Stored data
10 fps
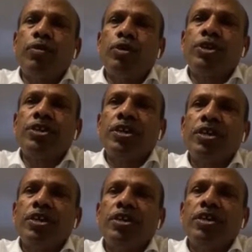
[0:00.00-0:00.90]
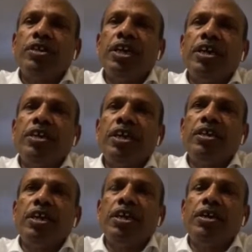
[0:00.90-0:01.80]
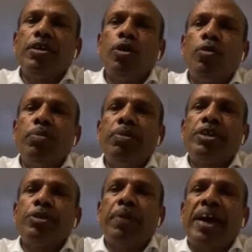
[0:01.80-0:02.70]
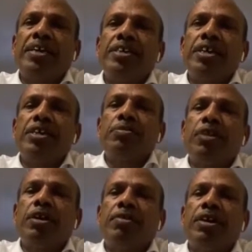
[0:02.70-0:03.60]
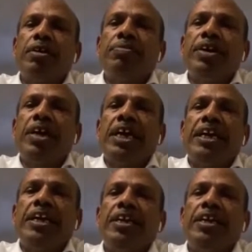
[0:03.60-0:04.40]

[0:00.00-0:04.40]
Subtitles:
of course, the global best practices, whatever we are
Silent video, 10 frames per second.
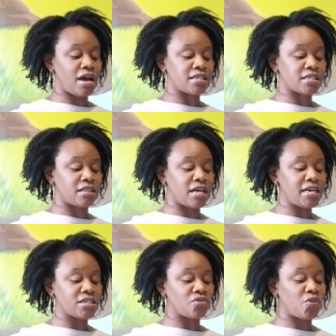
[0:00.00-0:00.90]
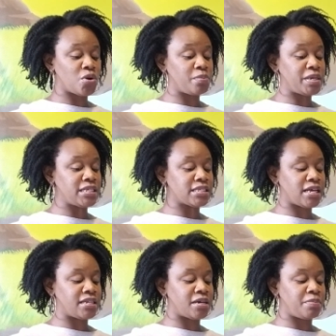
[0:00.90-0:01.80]
as alike as 4 peas
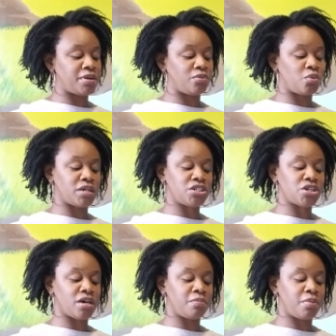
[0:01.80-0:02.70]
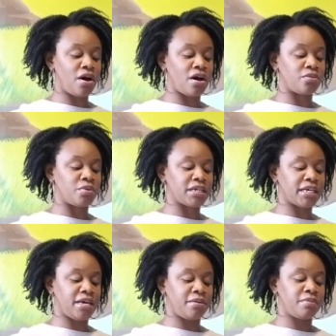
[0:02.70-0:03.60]
lined up in one giant pod when it
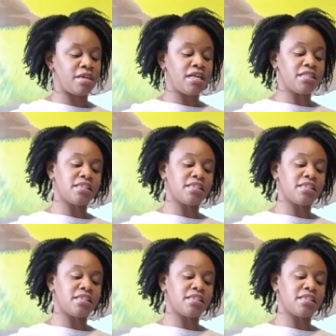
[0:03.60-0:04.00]
came to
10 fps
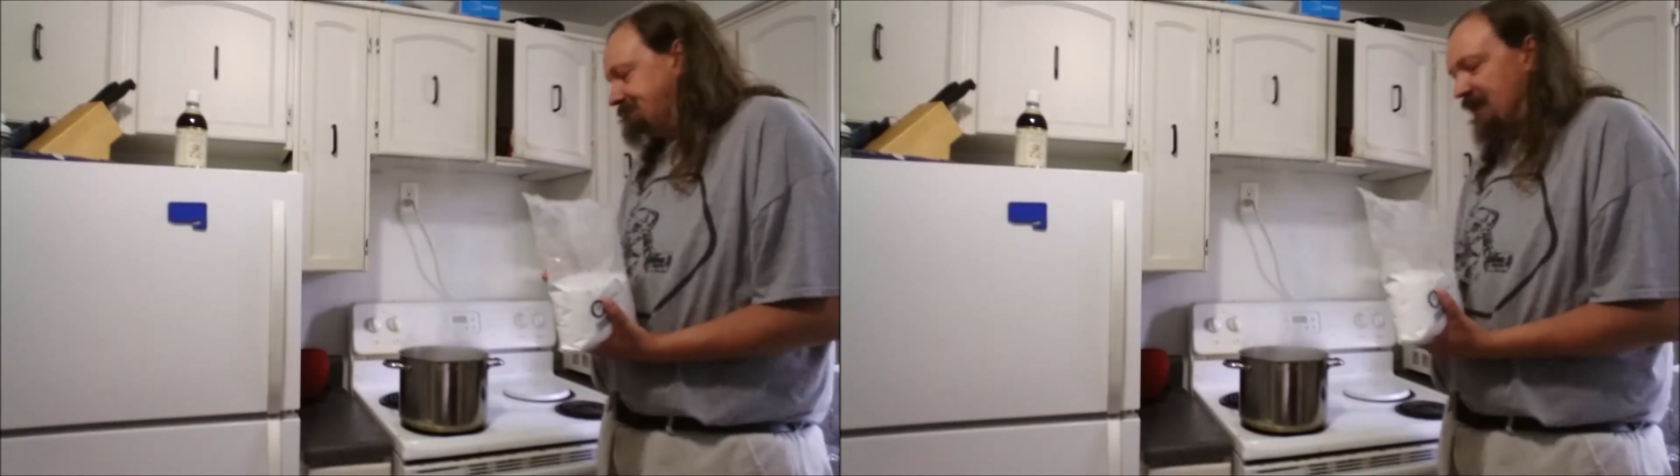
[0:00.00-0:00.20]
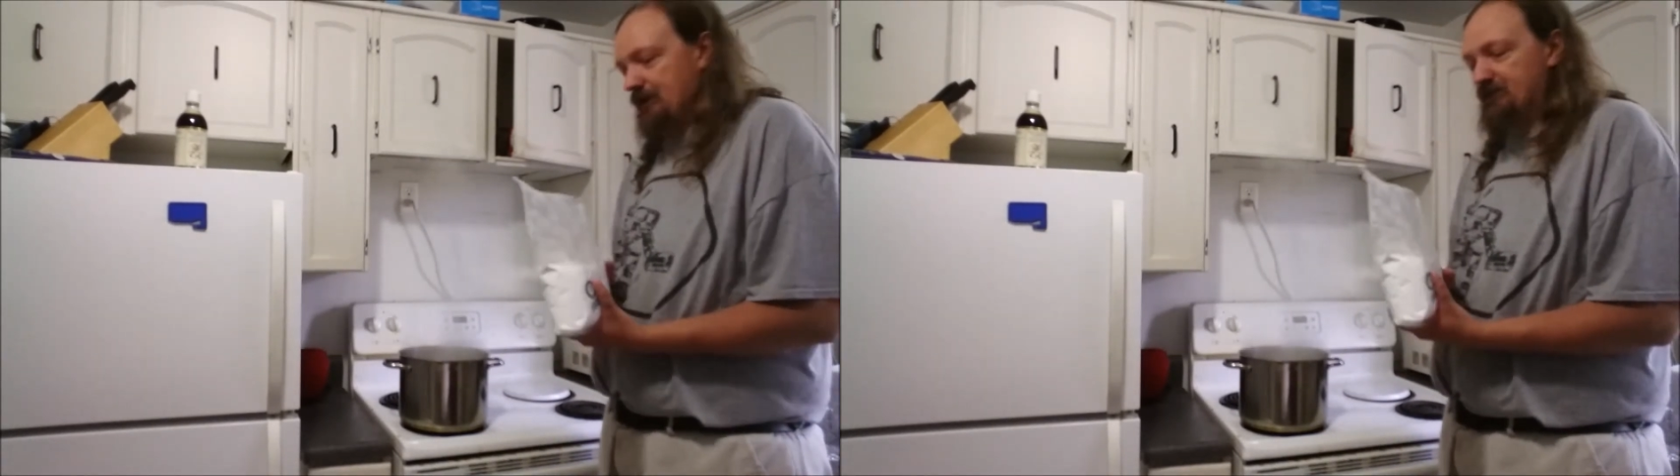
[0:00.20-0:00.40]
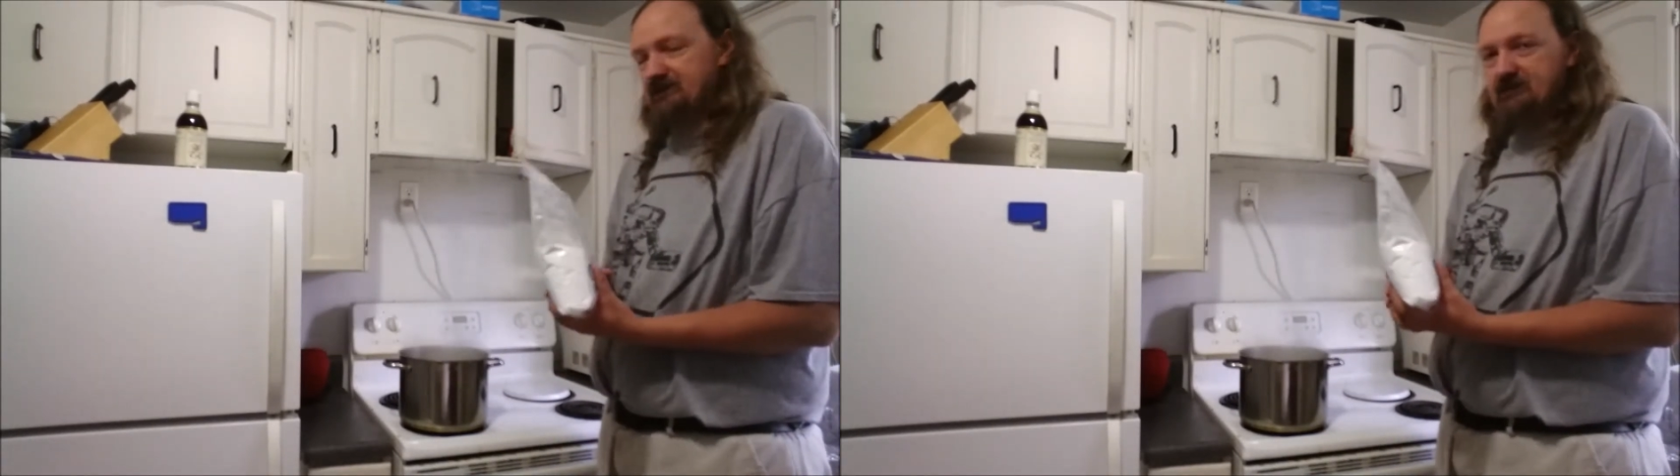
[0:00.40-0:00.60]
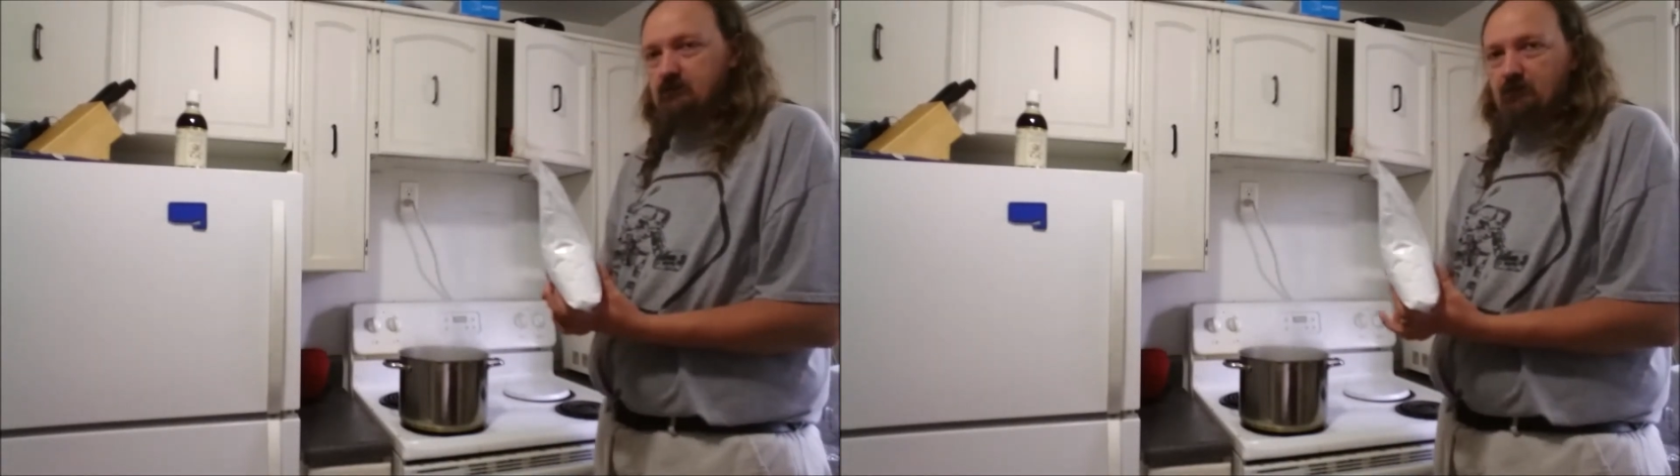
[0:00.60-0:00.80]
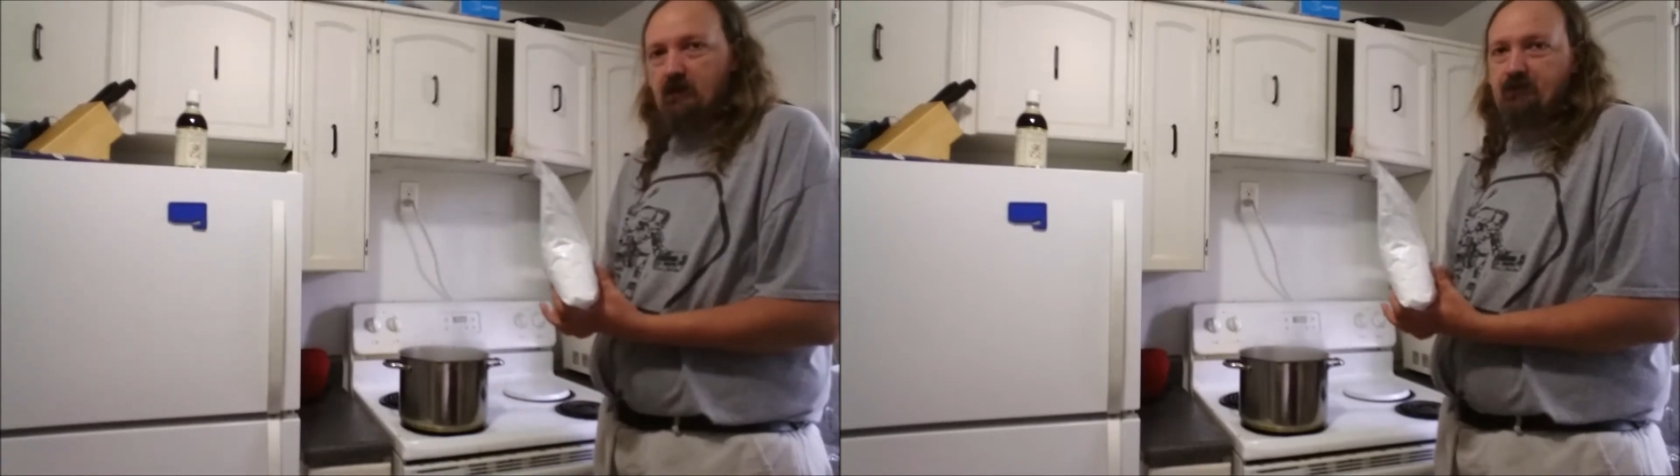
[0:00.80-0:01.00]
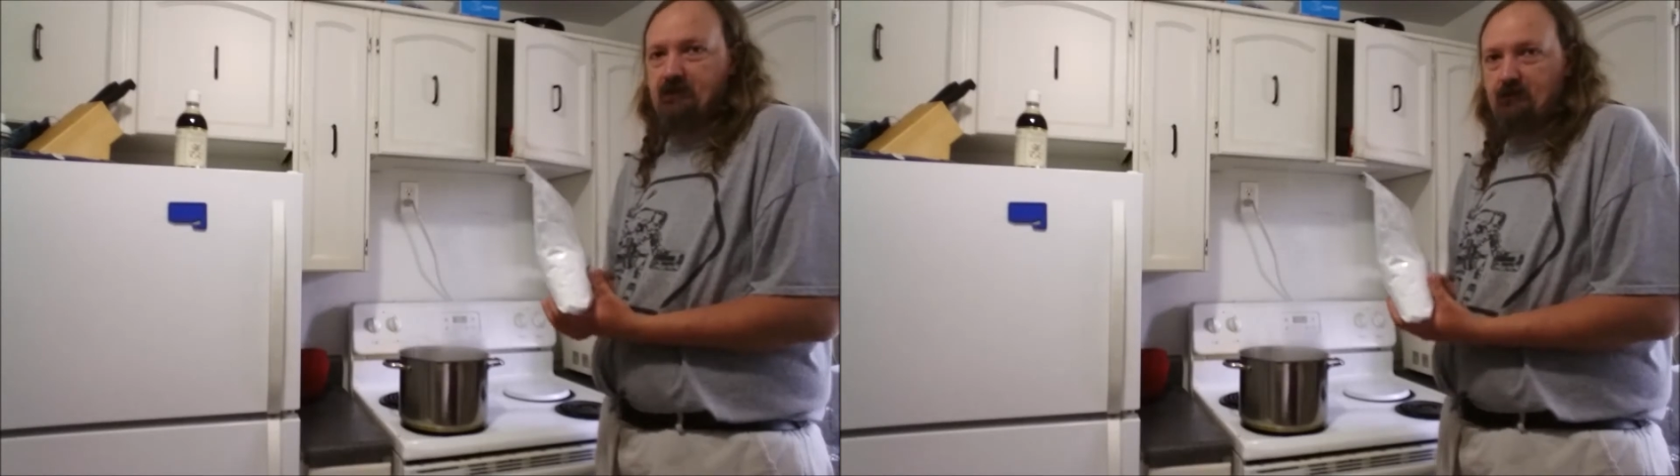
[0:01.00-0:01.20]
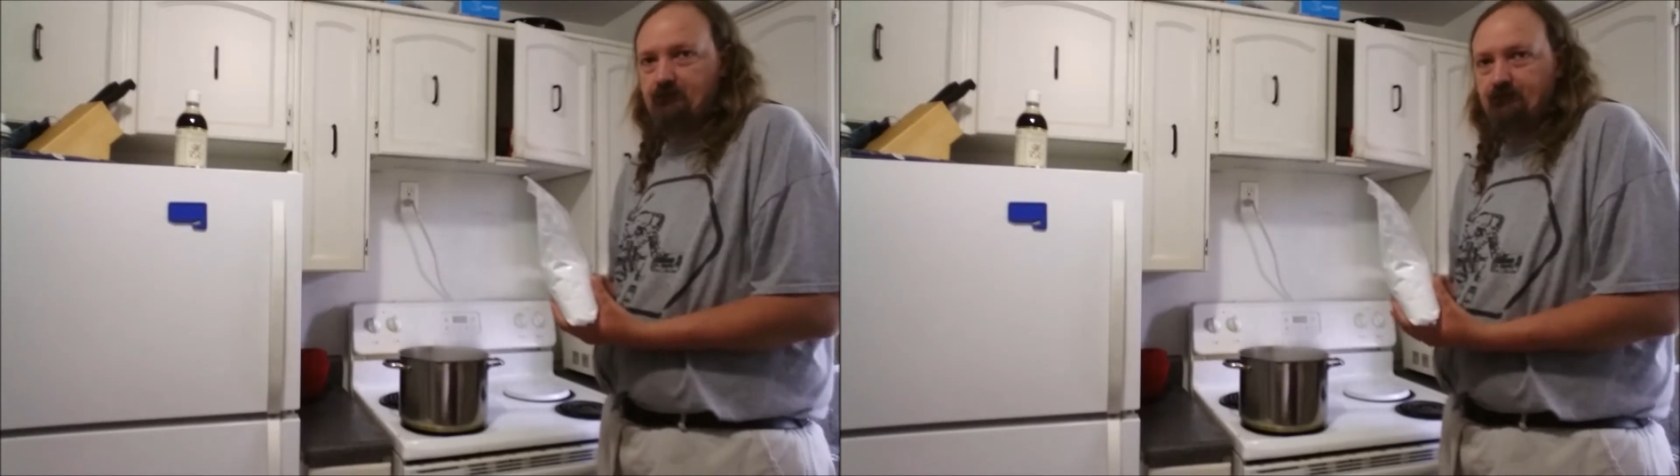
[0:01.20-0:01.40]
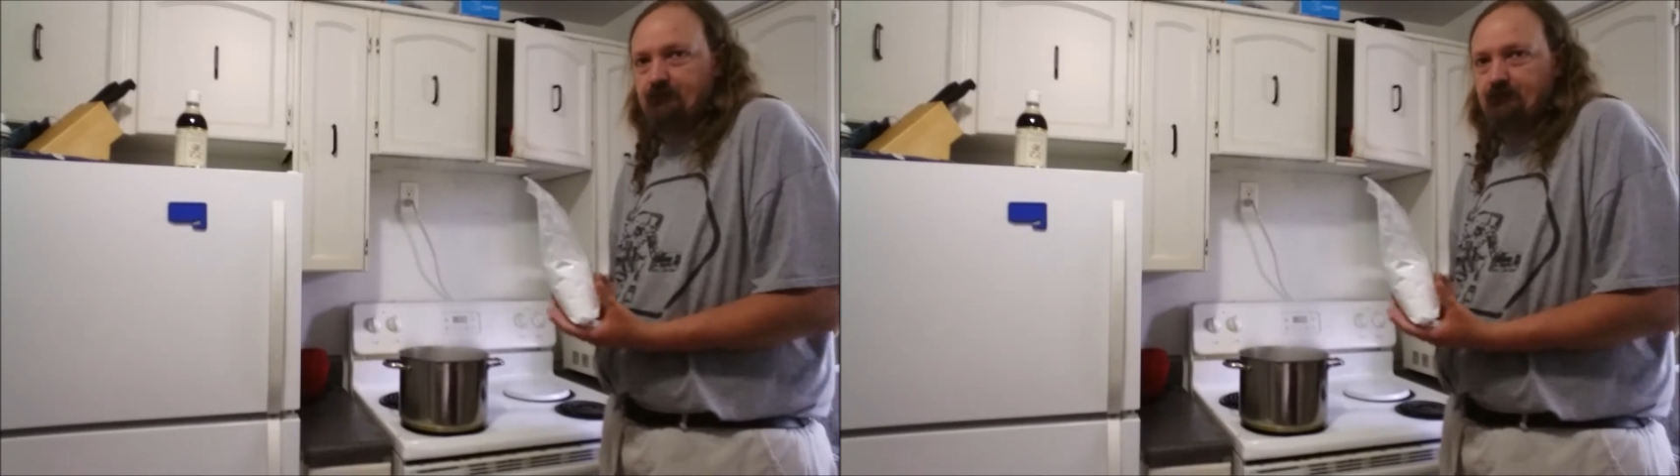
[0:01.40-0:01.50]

Not a big deal in my opinion.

WHAT YOU WILL DO: Without the pictures, give back every record precisely as shown.

SOLUTION:
10 fps
[0:00.00-0:00.90]
[0:00.90-0:01.80]
[0:01.80-0:02.70]
[0:02.70-0:03.60]
[0:03.60-0:04.40]

[0:00.00-0:04.40]
Subtitles:
of course, the global best practices, whatever we are
Silent video, 10 frames per second.
[0:00.00-0:00.90]
[0:00.90-0:01.80]
as alike as 4 peas
[0:01.80-0:02.70]
[0:02.70-0:03.60]
lined up in one giant pod when it
[0:03.60-0:04.00]
came to
10 fps
[0:00.00-0:00.20]
[0:00.20-0:00.40]
[0:00.40-0:00.60]
[0:00.60-0:00.80]
[0:00.80-0:01.00]
[0:01.00-0:01.20]
[0:01.20-0:01.40]
[0:01.40-0:01.50]

Not a big deal in my opinion.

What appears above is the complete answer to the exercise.